In the case, Carrasquillo v. CICA Collection Agency, No. 23-1225 (1st Cir.), the debt collector sent a letter to the plaintiff during the pendency of the plaintiff's bankruptcy that stated 1) the debt was due and owing and 2) the plaintiff could be sued. The debtor filed suit against the collector, arguing that the letter violated 15 U.S. Code § 1692e because these statements were false due to the status of the debtor's bankruptcy at the time the letter was mailed.
CICA contended that the claim under 1692e was precluded as it originated from a violation of the Bankruptcy Code.
The district court took judicial notice of the bankruptcy proceedings of the debtor and observed the fact that the debt collector was not provided notice of the bankruptcy filing prior to sending the notice. In dismissing the case, the court carved out an exception to 1692e that the statement could not have been a false representation because it requires knowledge of the misrepresentation to be intentional. Additionally, the district court noted that the consumer had knowledge of the bankruptcy and could have notified the debt collector prior to the notice, placing the burden on the debtor. Because the court dismissed the claim, it declined to rule further on the bankruptcy preemption.

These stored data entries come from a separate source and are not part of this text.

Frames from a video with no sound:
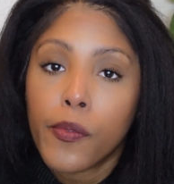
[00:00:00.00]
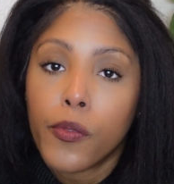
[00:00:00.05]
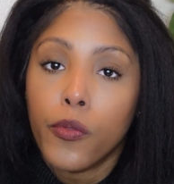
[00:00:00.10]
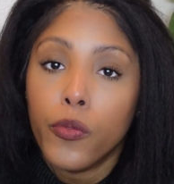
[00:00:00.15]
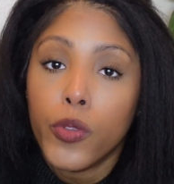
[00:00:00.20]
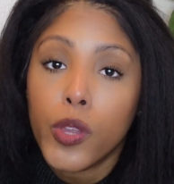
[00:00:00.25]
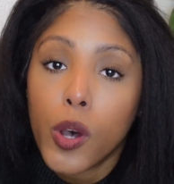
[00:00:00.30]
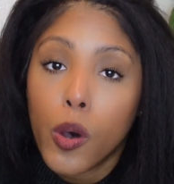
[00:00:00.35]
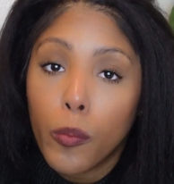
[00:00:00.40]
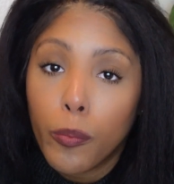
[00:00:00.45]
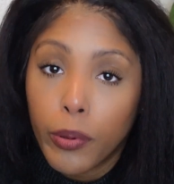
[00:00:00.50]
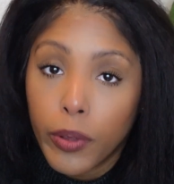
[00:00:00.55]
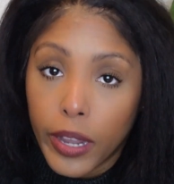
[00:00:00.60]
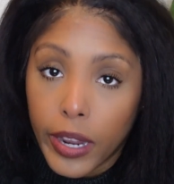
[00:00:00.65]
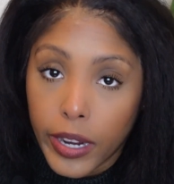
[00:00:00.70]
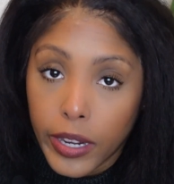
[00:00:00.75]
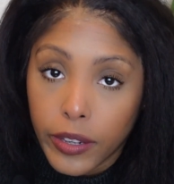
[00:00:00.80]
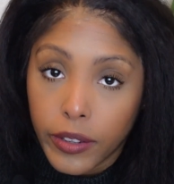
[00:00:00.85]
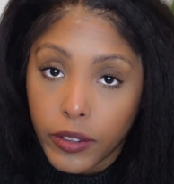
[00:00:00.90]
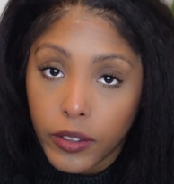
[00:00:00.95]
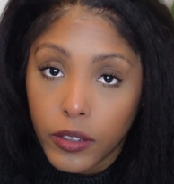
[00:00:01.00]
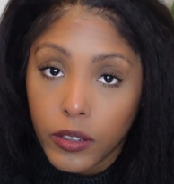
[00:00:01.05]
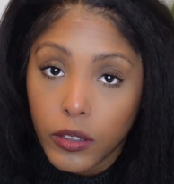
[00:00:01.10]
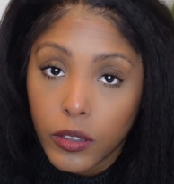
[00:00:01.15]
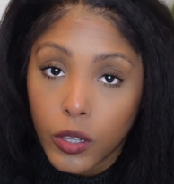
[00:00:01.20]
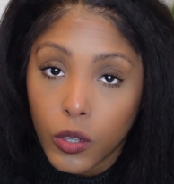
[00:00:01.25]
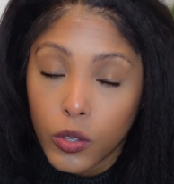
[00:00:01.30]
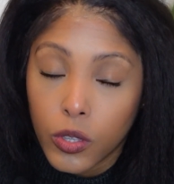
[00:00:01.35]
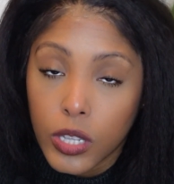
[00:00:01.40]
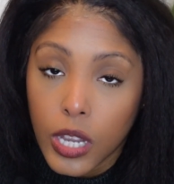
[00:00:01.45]
No plane
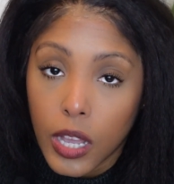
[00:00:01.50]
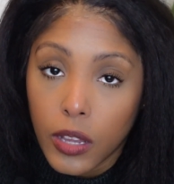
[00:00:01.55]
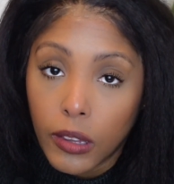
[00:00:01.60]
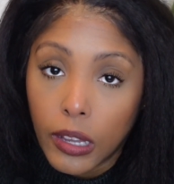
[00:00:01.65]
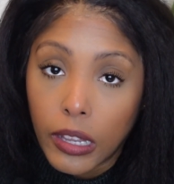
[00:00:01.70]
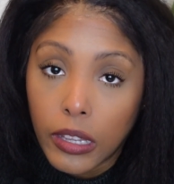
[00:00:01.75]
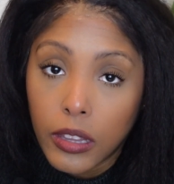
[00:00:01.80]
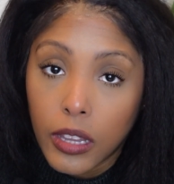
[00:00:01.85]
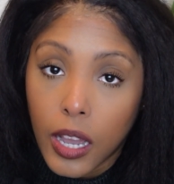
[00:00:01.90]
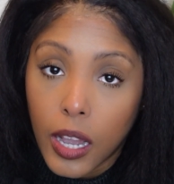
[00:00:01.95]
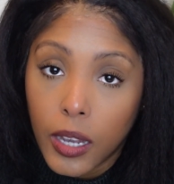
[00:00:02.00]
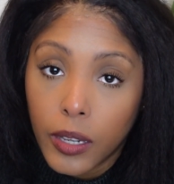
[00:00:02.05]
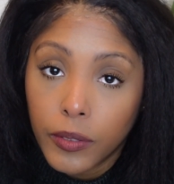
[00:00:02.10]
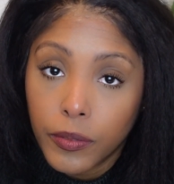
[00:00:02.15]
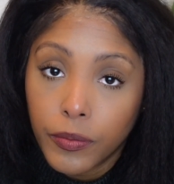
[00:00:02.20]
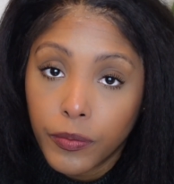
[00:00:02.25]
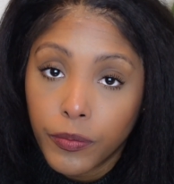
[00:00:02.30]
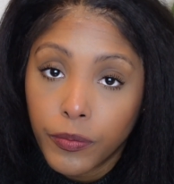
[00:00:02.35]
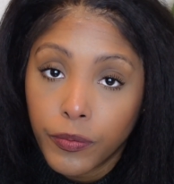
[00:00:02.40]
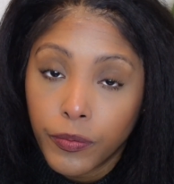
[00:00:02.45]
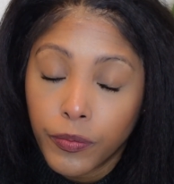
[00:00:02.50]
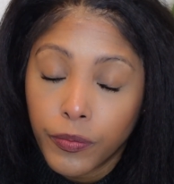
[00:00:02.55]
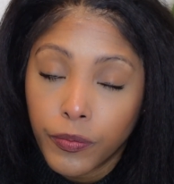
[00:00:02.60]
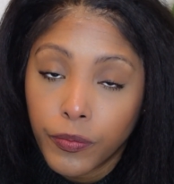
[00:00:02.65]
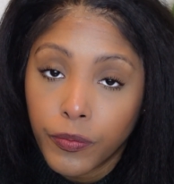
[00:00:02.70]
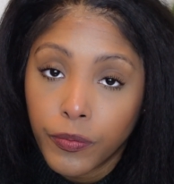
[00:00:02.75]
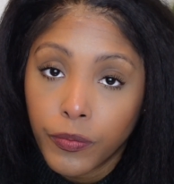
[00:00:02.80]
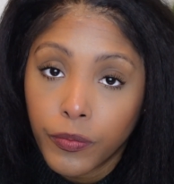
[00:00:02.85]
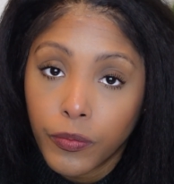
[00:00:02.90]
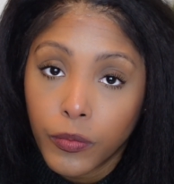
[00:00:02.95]
goes down like that,
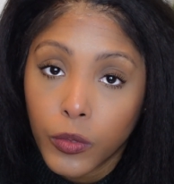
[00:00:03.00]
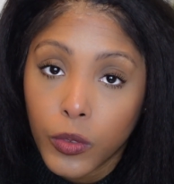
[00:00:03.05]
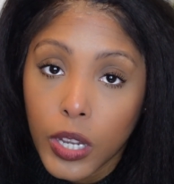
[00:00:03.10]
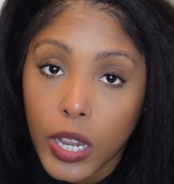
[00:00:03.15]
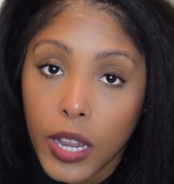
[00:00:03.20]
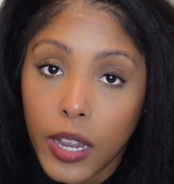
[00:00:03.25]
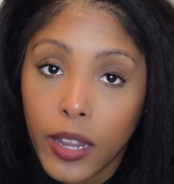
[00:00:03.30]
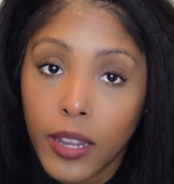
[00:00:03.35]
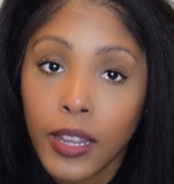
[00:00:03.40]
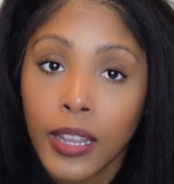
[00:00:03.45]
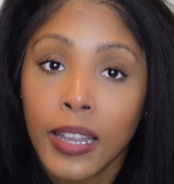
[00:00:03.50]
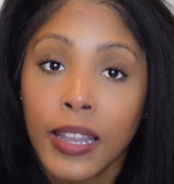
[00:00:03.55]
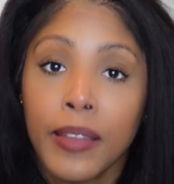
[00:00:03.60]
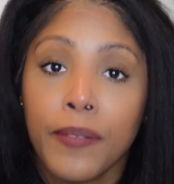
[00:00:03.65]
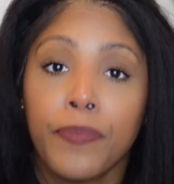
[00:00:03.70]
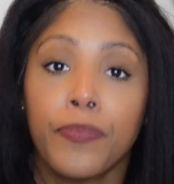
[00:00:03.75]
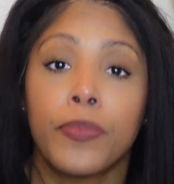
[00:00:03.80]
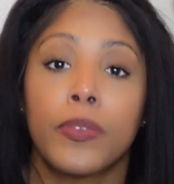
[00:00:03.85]
okay?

The CFPB asserts in its amicus filing that the district court erred by introducing a scienter (knowledge or intent of wrongdoing) requirement into 1692e. The CFPB’s interpretation of 1692e’s prohibition on debt collectors using “any false, deceptive, or misleading representation or means in connection with the collection of any debt” applies whether the representation is intentional or unintentional, which the CFPB argues is the prevailing view of the federal appellate courts in eight other cases.

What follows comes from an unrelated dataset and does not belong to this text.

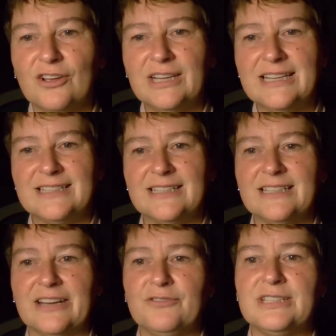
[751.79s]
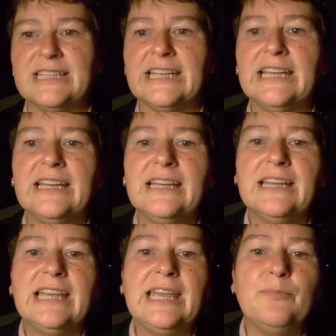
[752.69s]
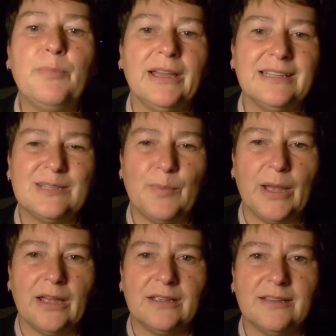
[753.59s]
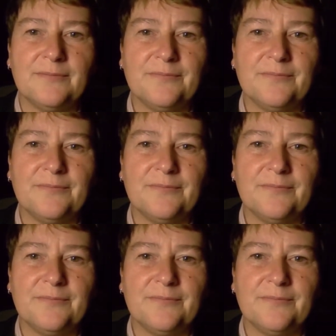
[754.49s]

on his integrity, he bites back.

Further, the CFPB highlights that the FDCPA includes a bona fide error defense in 1692k(c) to help debt collectors avoid liability if it can show “by a preponderance of evidence that the violation was not intentional and resulted from a bona fide error notwithstanding the maintenance of procedures reasonably adapted to avoid any such error.” (Emphasis added)

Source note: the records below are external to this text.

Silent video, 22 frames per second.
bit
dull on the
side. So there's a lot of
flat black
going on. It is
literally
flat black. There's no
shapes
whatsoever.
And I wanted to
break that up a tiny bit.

While the CFPB introduced the bona fide error defense as proof of Congress's intent for the FDCPA to cover unintentional violations, this filing should be viewed as an important reminder for compliance professionals at FDCPA-regulated companies to:
- Ensure policies and procedures to avoid violations are in place and up to date;
- Understand the capabilities and limitations of technology solutions like bankruptcy scrubs, and how data from those products interact with your letter and call logic; and
- Test the adequacy of these procedures and systems regularly as part of a robust compliance management system.